[Saved data entries]
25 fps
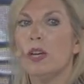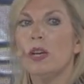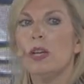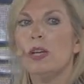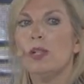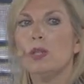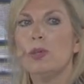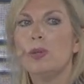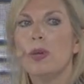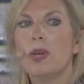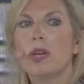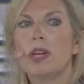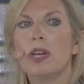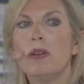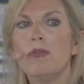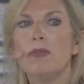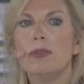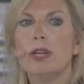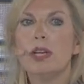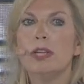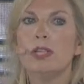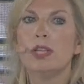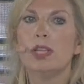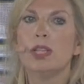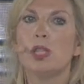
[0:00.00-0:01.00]
So at
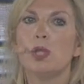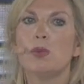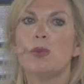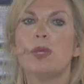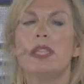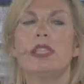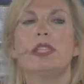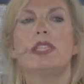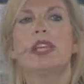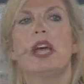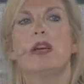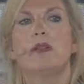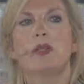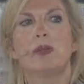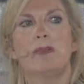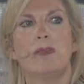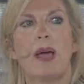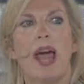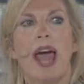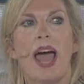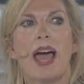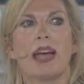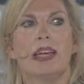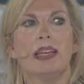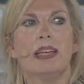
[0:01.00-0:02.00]
Convergence, we stepped
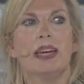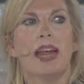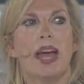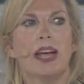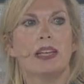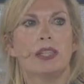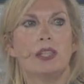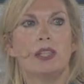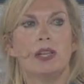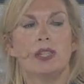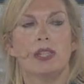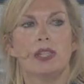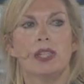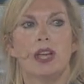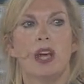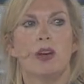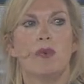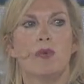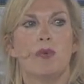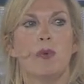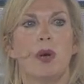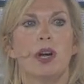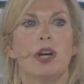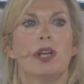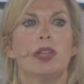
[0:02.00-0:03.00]
back and asked ourselves,
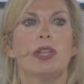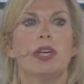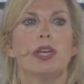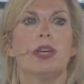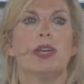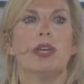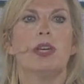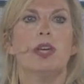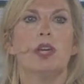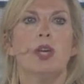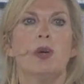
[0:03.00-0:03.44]
what are the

* **Problem requirements**
If pictures are present, they are dropped, and the entries above are written out word for word.

* **Result for this task**
25 fps
[0:00.00-0:01.00]
So at
[0:01.00-0:02.00]
Convergence, we stepped
[0:02.00-0:03.00]
back and asked ourselves,
[0:03.00-0:03.44]
what are the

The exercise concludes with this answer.